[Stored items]
===
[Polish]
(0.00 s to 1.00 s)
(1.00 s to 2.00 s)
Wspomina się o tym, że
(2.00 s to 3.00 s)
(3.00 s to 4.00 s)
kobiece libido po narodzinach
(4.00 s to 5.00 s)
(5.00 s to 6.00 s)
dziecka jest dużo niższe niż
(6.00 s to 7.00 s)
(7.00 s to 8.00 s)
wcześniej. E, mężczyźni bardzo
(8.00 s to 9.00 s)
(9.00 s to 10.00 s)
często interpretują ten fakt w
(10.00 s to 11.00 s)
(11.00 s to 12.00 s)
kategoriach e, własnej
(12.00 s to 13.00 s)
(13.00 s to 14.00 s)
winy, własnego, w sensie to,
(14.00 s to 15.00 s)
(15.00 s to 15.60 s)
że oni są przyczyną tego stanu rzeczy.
===
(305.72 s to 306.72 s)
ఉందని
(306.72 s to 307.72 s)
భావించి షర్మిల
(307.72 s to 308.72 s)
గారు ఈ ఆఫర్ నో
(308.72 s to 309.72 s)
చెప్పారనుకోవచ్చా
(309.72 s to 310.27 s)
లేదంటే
===
An exact copy of the lines above, from the one containing "(1.00 s to 2.00 s)" through the one containing "(10.00 s to 11.00 s)", is the whole of the answer.

(1.00 s to 2.00 s)
Wspomina się o tym, że
(2.00 s to 3.00 s)
(3.00 s to 4.00 s)
kobiece libido po narodzinach
(4.00 s to 5.00 s)
(5.00 s to 6.00 s)
dziecka jest dużo niższe niż
(6.00 s to 7.00 s)
(7.00 s to 8.00 s)
wcześniej. E, mężczyźni bardzo
(8.00 s to 9.00 s)
(9.00 s to 10.00 s)
często interpretują ten fakt w
(10.00 s to 11.00 s)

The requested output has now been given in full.